What you will do: Reproduce every record exactly as written.

Data for this exercise:
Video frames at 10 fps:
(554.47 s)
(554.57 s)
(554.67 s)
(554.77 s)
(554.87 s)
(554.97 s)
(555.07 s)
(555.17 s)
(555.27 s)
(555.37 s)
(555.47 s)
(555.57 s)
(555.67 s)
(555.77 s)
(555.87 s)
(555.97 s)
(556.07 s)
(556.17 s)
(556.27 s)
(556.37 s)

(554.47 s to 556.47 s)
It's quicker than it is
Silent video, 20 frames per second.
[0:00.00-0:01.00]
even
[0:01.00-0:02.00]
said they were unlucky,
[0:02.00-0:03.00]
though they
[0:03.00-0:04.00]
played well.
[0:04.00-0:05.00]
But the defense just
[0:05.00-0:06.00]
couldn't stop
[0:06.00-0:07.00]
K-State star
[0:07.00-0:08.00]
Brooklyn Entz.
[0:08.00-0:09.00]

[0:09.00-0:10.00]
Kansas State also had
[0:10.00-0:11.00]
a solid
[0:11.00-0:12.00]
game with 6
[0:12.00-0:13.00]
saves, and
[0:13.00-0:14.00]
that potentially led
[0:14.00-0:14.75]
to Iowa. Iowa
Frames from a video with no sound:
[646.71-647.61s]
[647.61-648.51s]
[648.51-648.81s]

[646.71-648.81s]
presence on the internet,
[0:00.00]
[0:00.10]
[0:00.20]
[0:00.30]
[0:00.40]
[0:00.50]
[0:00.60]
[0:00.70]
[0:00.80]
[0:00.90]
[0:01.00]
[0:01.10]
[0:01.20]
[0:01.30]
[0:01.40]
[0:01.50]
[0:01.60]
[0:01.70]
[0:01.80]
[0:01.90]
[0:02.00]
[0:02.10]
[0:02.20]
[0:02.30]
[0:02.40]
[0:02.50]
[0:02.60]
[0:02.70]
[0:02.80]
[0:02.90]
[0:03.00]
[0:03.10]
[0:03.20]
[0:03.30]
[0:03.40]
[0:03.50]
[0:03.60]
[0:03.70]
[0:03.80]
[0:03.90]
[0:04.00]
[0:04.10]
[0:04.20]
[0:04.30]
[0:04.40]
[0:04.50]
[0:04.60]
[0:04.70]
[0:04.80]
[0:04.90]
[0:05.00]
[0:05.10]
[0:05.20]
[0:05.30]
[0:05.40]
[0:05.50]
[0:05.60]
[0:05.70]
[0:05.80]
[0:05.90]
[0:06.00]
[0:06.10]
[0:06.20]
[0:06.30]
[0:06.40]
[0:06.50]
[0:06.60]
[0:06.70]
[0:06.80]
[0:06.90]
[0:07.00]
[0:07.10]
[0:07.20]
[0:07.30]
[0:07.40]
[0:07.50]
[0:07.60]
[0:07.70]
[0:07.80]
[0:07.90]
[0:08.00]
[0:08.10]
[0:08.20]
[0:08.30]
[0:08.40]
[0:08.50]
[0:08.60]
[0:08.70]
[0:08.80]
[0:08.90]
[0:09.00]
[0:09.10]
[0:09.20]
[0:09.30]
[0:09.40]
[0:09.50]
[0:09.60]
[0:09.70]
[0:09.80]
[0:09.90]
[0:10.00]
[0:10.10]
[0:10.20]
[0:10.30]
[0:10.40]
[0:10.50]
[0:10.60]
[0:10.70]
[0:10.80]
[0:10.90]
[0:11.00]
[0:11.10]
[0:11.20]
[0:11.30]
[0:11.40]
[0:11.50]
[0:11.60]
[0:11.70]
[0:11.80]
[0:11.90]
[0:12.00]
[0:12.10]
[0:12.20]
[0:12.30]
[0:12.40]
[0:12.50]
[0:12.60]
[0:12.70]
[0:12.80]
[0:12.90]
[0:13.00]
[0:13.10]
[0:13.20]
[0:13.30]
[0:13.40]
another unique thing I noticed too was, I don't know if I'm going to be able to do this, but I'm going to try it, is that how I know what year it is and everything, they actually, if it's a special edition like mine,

Task answer:
Video frames at 10 fps:
(554.47 s)
(554.57 s)
(554.67 s)
(554.77 s)
(554.87 s)
(554.97 s)
(555.07 s)
(555.17 s)
(555.27 s)
(555.37 s)
(555.47 s)
(555.57 s)
(555.67 s)
(555.77 s)
(555.87 s)
(555.97 s)
(556.07 s)
(556.17 s)
(556.27 s)
(556.37 s)

(554.47 s to 556.47 s)
It's quicker than it is
Silent video, 20 frames per second.
[0:00.00-0:01.00]
even
[0:01.00-0:02.00]
said they were unlucky,
[0:02.00-0:03.00]
though they
[0:03.00-0:04.00]
played well.
[0:04.00-0:05.00]
But the defense just
[0:05.00-0:06.00]
couldn't stop
[0:06.00-0:07.00]
K-State star
[0:07.00-0:08.00]
Brooklyn Entz.
[0:08.00-0:09.00]

[0:09.00-0:10.00]
Kansas State also had
[0:10.00-0:11.00]
a solid
[0:11.00-0:12.00]
game with 6
[0:12.00-0:13.00]
saves, and
[0:13.00-0:14.00]
that potentially led
[0:14.00-0:14.75]
to Iowa. Iowa
Frames from a video with no sound:
[646.71-647.61s]
[647.61-648.51s]
[648.51-648.81s]

[646.71-648.81s]
presence on the internet,
[0:00.00]
[0:00.10]
[0:00.20]
[0:00.30]
[0:00.40]
[0:00.50]
[0:00.60]
[0:00.70]
[0:00.80]
[0:00.90]
[0:01.00]
[0:01.10]
[0:01.20]
[0:01.30]
[0:01.40]
[0:01.50]
[0:01.60]
[0:01.70]
[0:01.80]
[0:01.90]
[0:02.00]
[0:02.10]
[0:02.20]
[0:02.30]
[0:02.40]
[0:02.50]
[0:02.60]
[0:02.70]
[0:02.80]
[0:02.90]
[0:03.00]
[0:03.10]
[0:03.20]
[0:03.30]
[0:03.40]
[0:03.50]
[0:03.60]
[0:03.70]
[0:03.80]
[0:03.90]
[0:04.00]
[0:04.10]
[0:04.20]
[0:04.30]
[0:04.40]
[0:04.50]
[0:04.60]
[0:04.70]
[0:04.80]
[0:04.90]
[0:05.00]
[0:05.10]
[0:05.20]
[0:05.30]
[0:05.40]
[0:05.50]
[0:05.60]
[0:05.70]
[0:05.80]
[0:05.90]
[0:06.00]
[0:06.10]
[0:06.20]
[0:06.30]
[0:06.40]
[0:06.50]
[0:06.60]
[0:06.70]
[0:06.80]
[0:06.90]
[0:07.00]
[0:07.10]
[0:07.20]
[0:07.30]
[0:07.40]
[0:07.50]
[0:07.60]
[0:07.70]
[0:07.80]
[0:07.90]
[0:08.00]
[0:08.10]
[0:08.20]
[0:08.30]
[0:08.40]
[0:08.50]
[0:08.60]
[0:08.70]
[0:08.80]
[0:08.90]
[0:09.00]
[0:09.10]
[0:09.20]
[0:09.30]
[0:09.40]
[0:09.50]
[0:09.60]
[0:09.70]
[0:09.80]
[0:09.90]
[0:10.00]
[0:10.10]
[0:10.20]
[0:10.30]
[0:10.40]
[0:10.50]
[0:10.60]
[0:10.70]
[0:10.80]
[0:10.90]
[0:11.00]
[0:11.10]
[0:11.20]
[0:11.30]
[0:11.40]
[0:11.50]
[0:11.60]
[0:11.70]
[0:11.80]
[0:11.90]
[0:12.00]
[0:12.10]
[0:12.20]
[0:12.30]
[0:12.40]
[0:12.50]
[0:12.60]
[0:12.70]
[0:12.80]
[0:12.90]
[0:13.00]
[0:13.10]
[0:13.20]
[0:13.30]
[0:13.40]
another unique thing I noticed too was, I don't know if I'm going to be able to do this, but I'm going to try it, is that how I know what year it is and everything, they actually, if it's a special edition like mine,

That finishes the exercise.